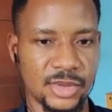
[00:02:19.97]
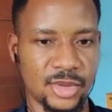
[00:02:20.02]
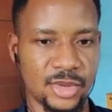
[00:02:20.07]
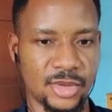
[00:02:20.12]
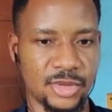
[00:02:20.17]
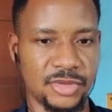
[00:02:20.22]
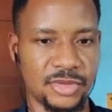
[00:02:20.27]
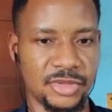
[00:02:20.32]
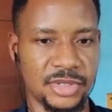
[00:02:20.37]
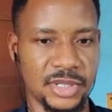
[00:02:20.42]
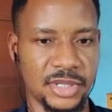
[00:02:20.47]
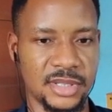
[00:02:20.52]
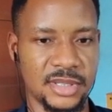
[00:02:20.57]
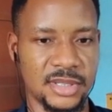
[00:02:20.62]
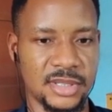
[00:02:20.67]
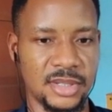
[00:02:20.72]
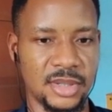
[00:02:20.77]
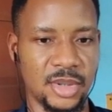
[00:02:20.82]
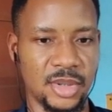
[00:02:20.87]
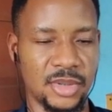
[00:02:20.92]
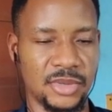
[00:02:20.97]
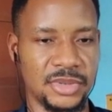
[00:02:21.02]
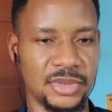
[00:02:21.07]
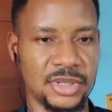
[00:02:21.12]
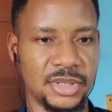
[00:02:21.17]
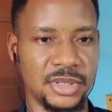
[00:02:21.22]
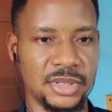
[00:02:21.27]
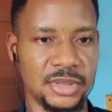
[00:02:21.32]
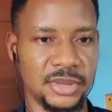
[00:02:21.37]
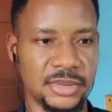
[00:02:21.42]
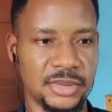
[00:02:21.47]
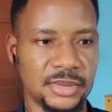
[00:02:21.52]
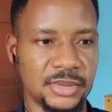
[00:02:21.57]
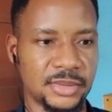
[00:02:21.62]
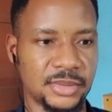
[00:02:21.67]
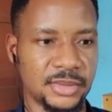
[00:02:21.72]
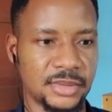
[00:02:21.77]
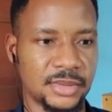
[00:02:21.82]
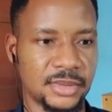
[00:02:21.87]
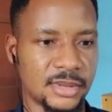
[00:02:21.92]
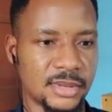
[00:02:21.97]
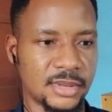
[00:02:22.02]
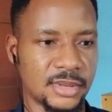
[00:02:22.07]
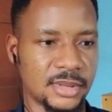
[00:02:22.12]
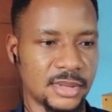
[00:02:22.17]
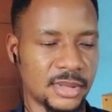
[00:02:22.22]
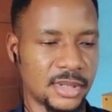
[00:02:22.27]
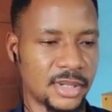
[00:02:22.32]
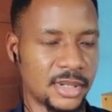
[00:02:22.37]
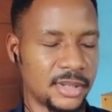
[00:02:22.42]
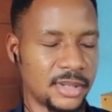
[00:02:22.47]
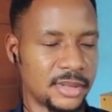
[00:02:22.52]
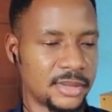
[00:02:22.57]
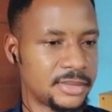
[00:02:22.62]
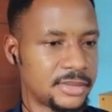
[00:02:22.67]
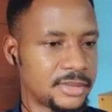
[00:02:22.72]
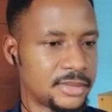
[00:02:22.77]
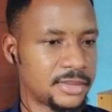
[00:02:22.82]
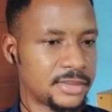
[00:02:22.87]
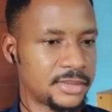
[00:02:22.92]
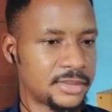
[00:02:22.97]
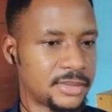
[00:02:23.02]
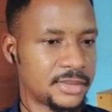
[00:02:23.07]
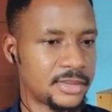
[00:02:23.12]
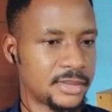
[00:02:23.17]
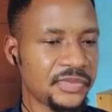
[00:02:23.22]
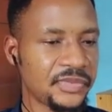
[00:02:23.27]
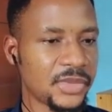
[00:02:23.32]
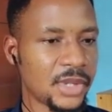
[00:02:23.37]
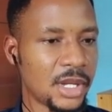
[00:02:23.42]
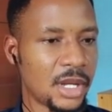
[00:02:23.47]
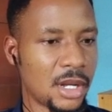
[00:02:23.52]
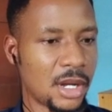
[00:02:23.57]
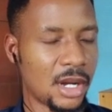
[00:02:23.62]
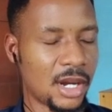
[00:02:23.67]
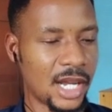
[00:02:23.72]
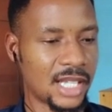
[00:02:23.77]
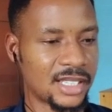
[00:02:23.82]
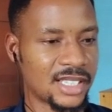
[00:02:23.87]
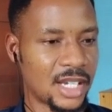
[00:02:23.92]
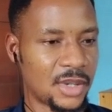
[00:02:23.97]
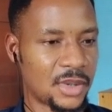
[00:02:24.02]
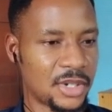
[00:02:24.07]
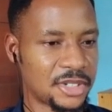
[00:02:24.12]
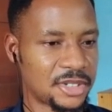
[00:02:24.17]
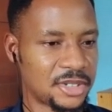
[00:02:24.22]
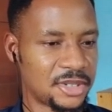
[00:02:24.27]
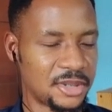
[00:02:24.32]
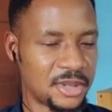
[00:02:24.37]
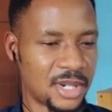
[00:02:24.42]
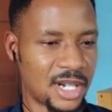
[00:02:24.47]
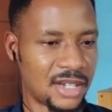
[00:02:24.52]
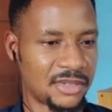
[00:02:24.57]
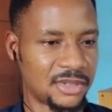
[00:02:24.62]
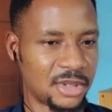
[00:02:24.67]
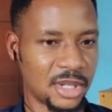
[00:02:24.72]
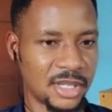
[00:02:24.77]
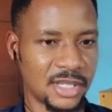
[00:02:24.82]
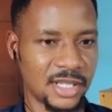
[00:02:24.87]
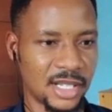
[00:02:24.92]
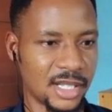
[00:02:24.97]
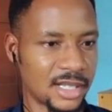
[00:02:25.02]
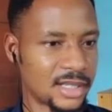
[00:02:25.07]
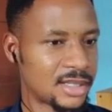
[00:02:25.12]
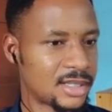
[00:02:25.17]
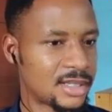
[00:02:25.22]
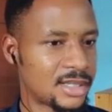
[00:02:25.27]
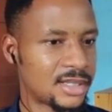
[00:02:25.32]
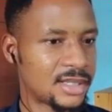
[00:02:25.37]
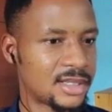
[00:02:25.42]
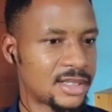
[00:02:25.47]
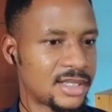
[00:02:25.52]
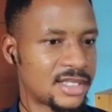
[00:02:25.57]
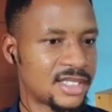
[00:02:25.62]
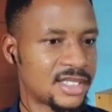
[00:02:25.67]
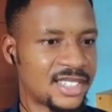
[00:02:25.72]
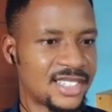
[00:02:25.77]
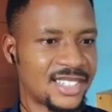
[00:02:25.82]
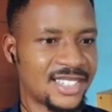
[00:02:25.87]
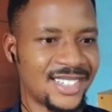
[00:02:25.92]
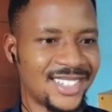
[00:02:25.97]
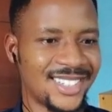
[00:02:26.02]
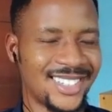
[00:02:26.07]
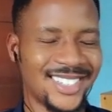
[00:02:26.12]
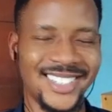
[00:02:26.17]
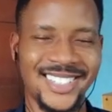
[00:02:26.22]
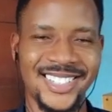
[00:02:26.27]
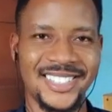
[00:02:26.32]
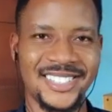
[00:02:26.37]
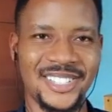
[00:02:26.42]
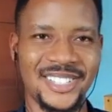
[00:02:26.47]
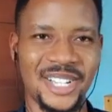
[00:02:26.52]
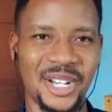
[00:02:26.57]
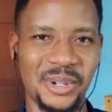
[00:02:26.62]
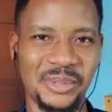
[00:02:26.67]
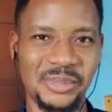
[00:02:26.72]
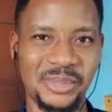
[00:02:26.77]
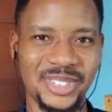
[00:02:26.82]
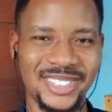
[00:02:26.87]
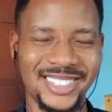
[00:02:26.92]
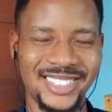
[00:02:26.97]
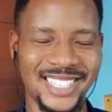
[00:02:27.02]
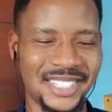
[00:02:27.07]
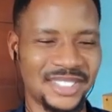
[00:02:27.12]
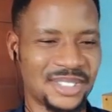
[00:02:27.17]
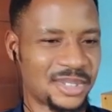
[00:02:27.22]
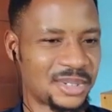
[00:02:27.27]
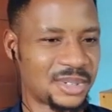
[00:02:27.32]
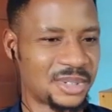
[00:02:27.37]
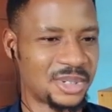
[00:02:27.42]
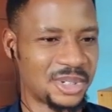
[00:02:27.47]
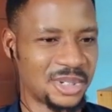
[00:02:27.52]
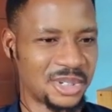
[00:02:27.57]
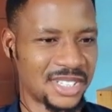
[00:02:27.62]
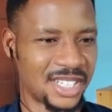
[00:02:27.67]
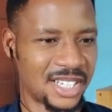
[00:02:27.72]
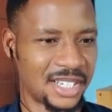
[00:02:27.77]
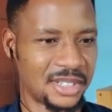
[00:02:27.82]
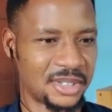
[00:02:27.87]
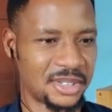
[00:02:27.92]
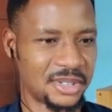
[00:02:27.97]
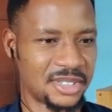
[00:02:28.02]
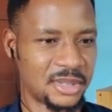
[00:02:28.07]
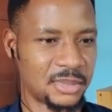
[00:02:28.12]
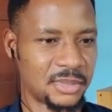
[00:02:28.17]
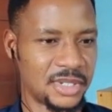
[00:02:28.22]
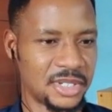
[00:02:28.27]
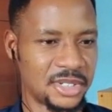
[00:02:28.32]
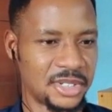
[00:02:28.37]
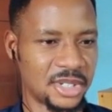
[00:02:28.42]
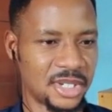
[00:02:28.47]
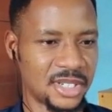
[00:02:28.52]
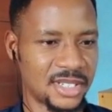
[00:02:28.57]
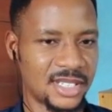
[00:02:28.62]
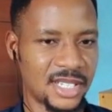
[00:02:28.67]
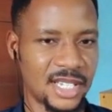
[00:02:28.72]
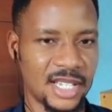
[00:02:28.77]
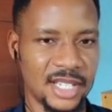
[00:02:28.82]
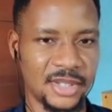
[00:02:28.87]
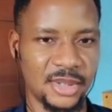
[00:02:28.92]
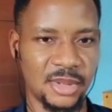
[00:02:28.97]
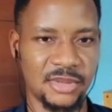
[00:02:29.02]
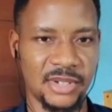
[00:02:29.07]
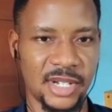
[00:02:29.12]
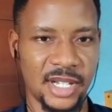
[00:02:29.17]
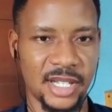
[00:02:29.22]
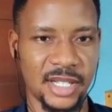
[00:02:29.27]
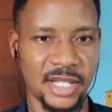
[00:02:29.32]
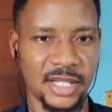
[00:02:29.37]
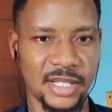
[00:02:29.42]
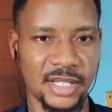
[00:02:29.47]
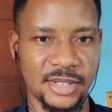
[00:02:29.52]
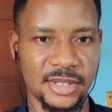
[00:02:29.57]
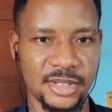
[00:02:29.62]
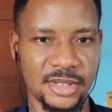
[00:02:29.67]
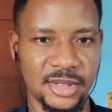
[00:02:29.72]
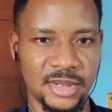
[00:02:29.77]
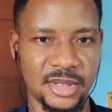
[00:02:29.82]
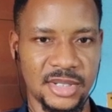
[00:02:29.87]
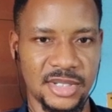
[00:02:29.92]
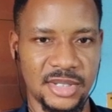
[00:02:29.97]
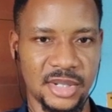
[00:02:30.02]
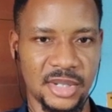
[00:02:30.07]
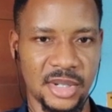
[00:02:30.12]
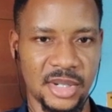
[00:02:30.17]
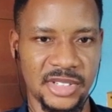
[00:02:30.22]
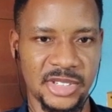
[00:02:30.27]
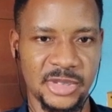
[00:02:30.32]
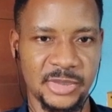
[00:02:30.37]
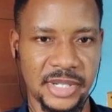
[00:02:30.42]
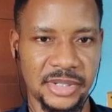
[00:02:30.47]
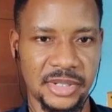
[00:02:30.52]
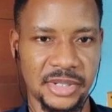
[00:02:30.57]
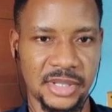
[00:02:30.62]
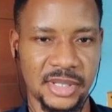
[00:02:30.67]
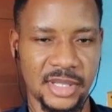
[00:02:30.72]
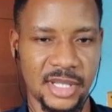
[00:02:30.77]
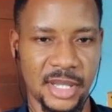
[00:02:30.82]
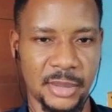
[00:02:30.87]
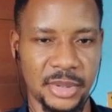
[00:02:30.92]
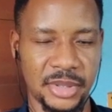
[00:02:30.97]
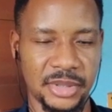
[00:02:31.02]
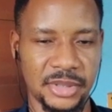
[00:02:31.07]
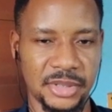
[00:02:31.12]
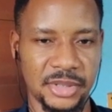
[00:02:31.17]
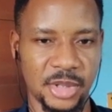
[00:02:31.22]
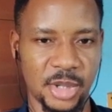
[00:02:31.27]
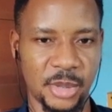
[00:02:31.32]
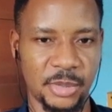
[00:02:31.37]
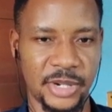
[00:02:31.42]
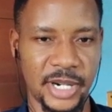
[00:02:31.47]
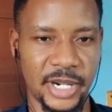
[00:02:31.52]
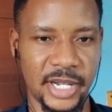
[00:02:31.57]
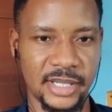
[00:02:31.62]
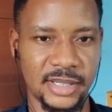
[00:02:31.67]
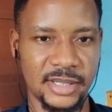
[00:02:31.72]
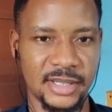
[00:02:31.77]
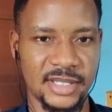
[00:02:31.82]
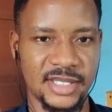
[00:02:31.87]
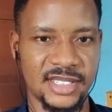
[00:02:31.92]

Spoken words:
to fit the whole video. Okay, all right, now once you have done that, you're almost set to go. Now you simply just head over to this your inspector tab on the top right,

____________________

THE TASK: In the listing above, find the line with "[00:02:29.02]" and the line with "[00:02:30.07]". Copy both of them and every line between, exactly, but not the pictures.

RESPONSE FOR THIS EXERCISE:
[00:02:29.02]
[00:02:29.07]
[00:02:29.12]
[00:02:29.17]
[00:02:29.22]
[00:02:29.27]
[00:02:29.32]
[00:02:29.37]
[00:02:29.42]
[00:02:29.47]
[00:02:29.52]
[00:02:29.57]
[00:02:29.62]
[00:02:29.67]
[00:02:29.72]
[00:02:29.77]
[00:02:29.82]
[00:02:29.87]
[00:02:29.92]
[00:02:29.97]
[00:02:30.02]
[00:02:30.07]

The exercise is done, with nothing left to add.